Terremoto nel Cosentino, forte boato e paura: scossa avvertita forte tra Cosenza, Rende e Castiglione

Una forte scossa di terremoto, accompagnata da un boato distintamente percepito da numerosi cittadini, ha fatto scattare la paura nella serata di venerdì 4 settembre nell’area urbana di Cosenza e in diversi centri della Valle del Crati. L’epicentro sarebbe stato individuato nella zona di Castiglione Cosentino, a pochi chilometri dal capoluogo bruzio.
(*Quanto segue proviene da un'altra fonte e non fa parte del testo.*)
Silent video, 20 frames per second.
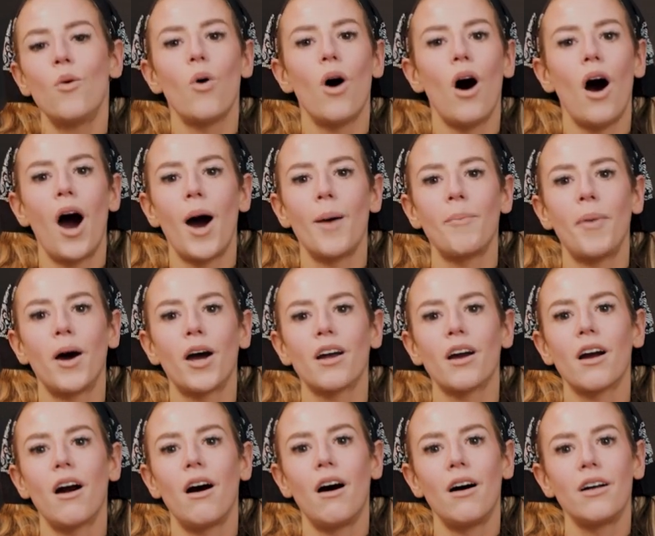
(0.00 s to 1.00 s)
We'll hop on
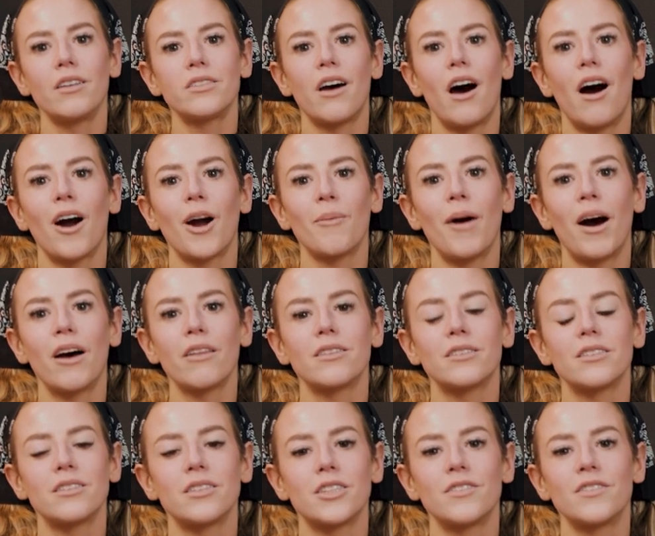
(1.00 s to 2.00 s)
a call, talk about
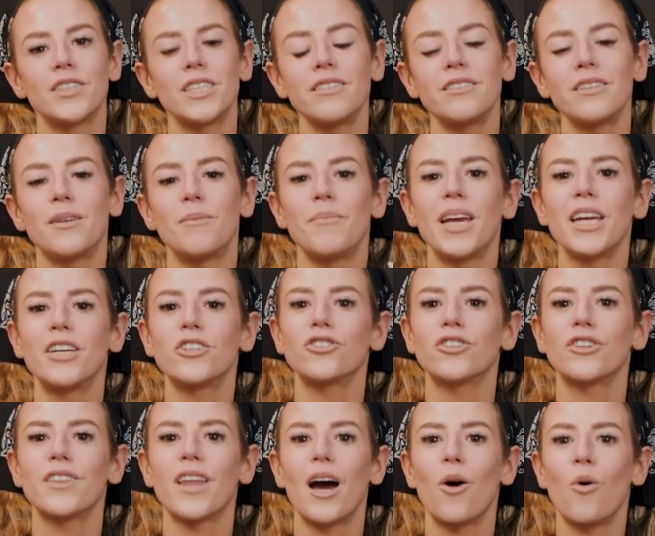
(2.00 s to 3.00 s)
the service, and make
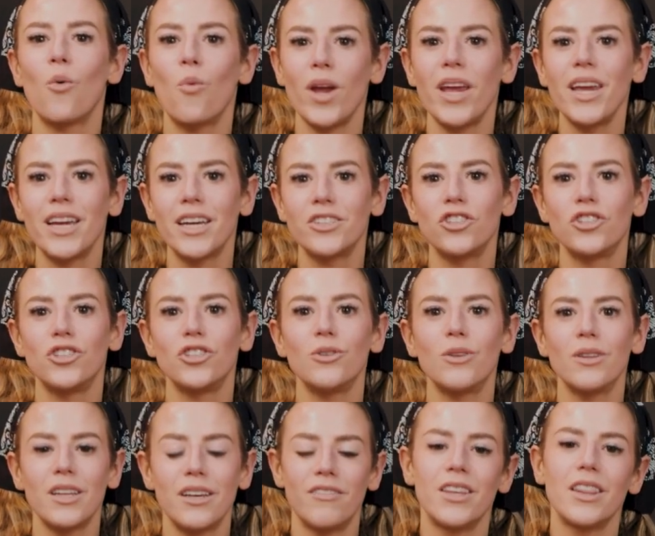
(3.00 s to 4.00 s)
sure that we get
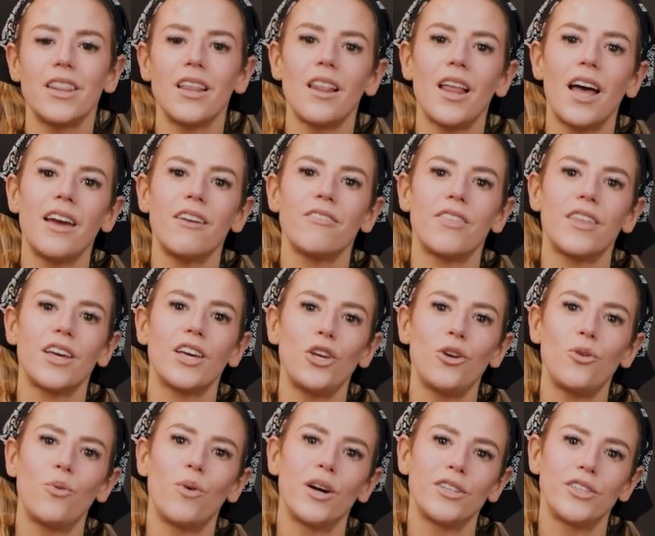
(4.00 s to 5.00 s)
you living the life that
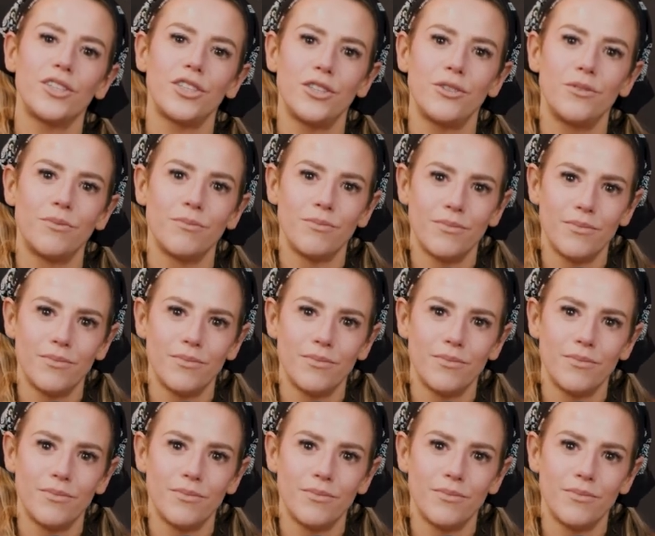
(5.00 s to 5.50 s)
you want to.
Il movimento tellurico è stato avvertito in maniera netta soprattutto a Cosenza, Rende, Castiglione Cosentino e nei comuni limitrofi. In moltissime abitazioni si sono sentiti vibrare vetri, porte e mobili. A impressionare maggiormente è stato però il forte boato, segnalato da numerosi residenti immediatamente prima o contemporaneamente alla scossa.

Nel giro di pochi secondi i social network e le chat locali si sono riempiti di messaggi. Tante persone hanno raccontato di essere uscite sui balconi o in strada per capire cosa fosse accaduto, mentre altre hanno riferito di aver percepito una breve ma decisa vibrazione, particolarmente evidente ai piani alti degli edifici.
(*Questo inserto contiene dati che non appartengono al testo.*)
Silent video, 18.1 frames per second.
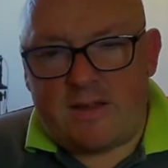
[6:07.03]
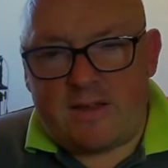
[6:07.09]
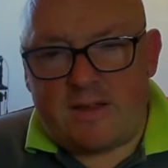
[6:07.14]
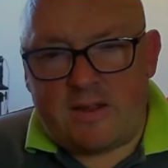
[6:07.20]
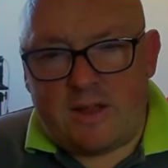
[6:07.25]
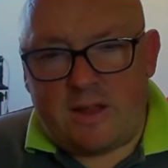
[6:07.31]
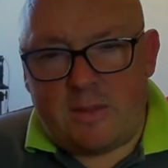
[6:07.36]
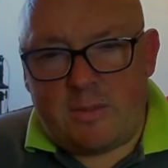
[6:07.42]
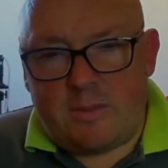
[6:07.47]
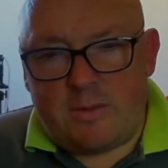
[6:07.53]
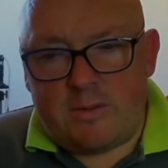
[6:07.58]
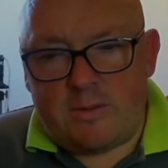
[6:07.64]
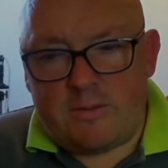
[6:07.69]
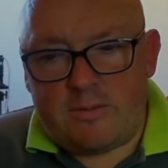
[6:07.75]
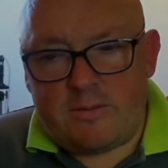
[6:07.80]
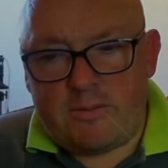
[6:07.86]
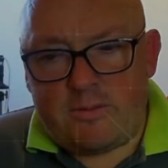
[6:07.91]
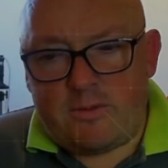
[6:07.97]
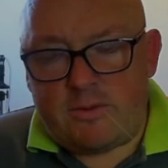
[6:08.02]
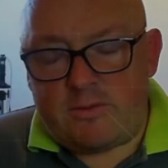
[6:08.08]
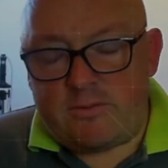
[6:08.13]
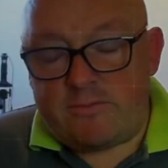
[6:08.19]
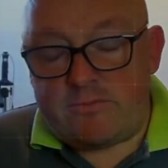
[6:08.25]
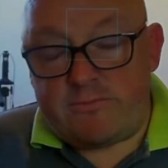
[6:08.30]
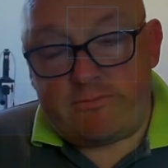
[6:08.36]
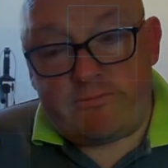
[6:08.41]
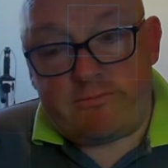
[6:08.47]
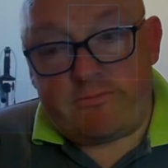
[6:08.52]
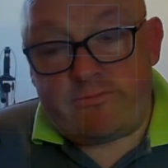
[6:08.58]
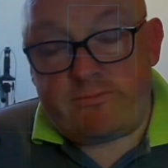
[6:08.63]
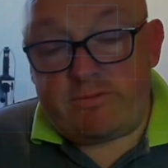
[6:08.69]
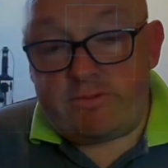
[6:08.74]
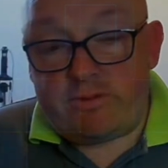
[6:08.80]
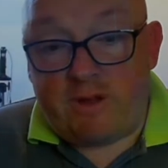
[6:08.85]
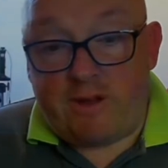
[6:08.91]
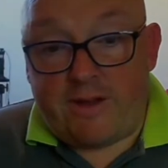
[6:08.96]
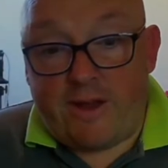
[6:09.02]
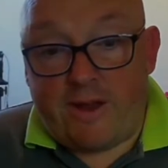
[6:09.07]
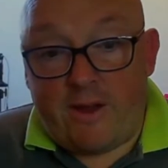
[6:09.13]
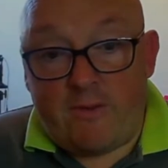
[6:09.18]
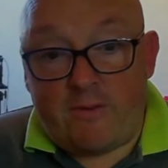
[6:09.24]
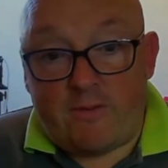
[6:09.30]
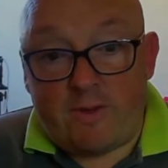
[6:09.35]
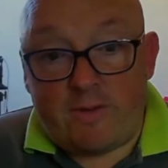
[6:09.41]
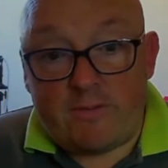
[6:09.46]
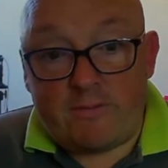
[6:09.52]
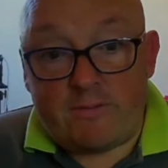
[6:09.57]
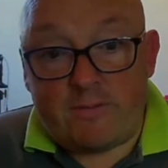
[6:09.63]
sleep, but I'll get over it.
I dati ufficiali vanno comunque seguiti attraverso i canali dell’Istituto Nazionale di Geofisica e Vulcanologia, che mantiene attiva la rete nazionale di monitoraggio sismico. L’INGV ricorda inoltre che l’interpretazione dei segnali delle stazioni richiede competenze specialistiche e che sono i dati validati dell’Istituto a rappresentare il riferimento per localizzazione, profondità e magnitudo degli eventi. 

Al momento non emergono indicazioni di conseguenze gravi, ma nelle ore immediatamente successive a una scossa sono normalmente necessari controlli sul territorio, soprattutto sugli edifici più vecchi e sulle strutture maggiormente vulnerabili. La situazione resta quindi sotto osservazione.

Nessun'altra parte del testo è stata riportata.